───── Entries provided ─────
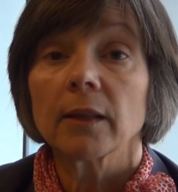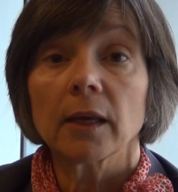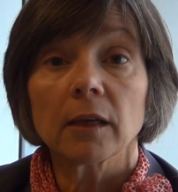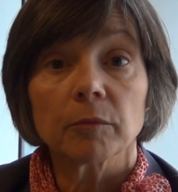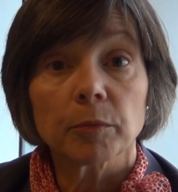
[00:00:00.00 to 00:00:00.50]

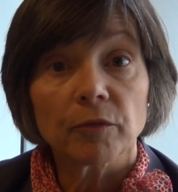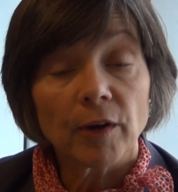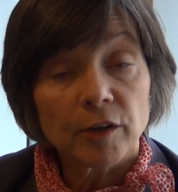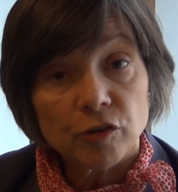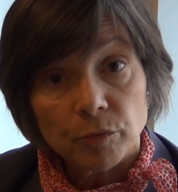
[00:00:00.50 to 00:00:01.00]
They can
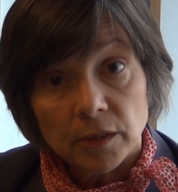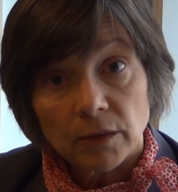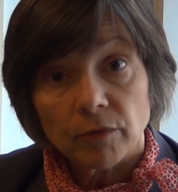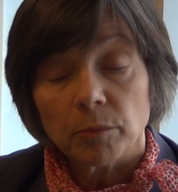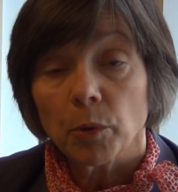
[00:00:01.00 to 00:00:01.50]
provide you
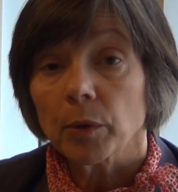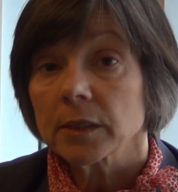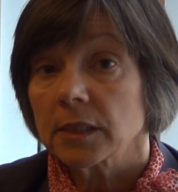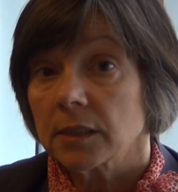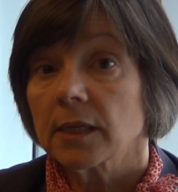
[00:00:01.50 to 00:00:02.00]
with even
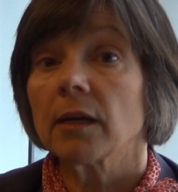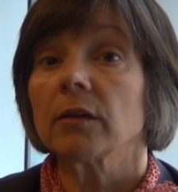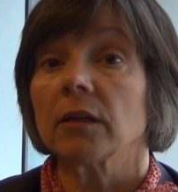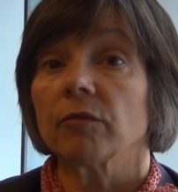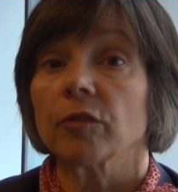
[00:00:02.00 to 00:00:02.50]
more
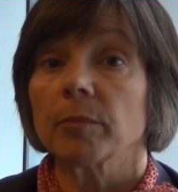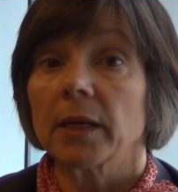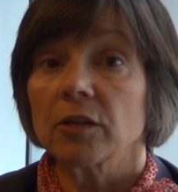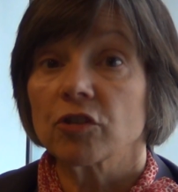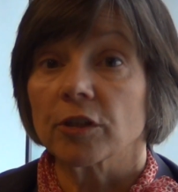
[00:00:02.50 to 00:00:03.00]
detailed
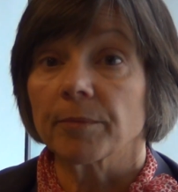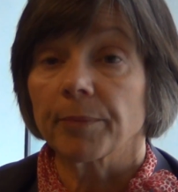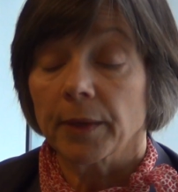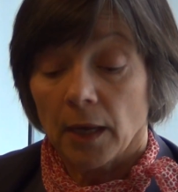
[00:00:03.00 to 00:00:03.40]
information.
─────
Task to complete » What is needed is an exact copy of all the data, with no images in it.

Solved exercise »
[00:00:00.00 to 00:00:00.50]

[00:00:00.50 to 00:00:01.00]
They can
[00:00:01.00 to 00:00:01.50]
provide you
[00:00:01.50 to 00:00:02.00]
with even
[00:00:02.00 to 00:00:02.50]
more
[00:00:02.50 to 00:00:03.00]
detailed
[00:00:03.00 to 00:00:03.40]
information.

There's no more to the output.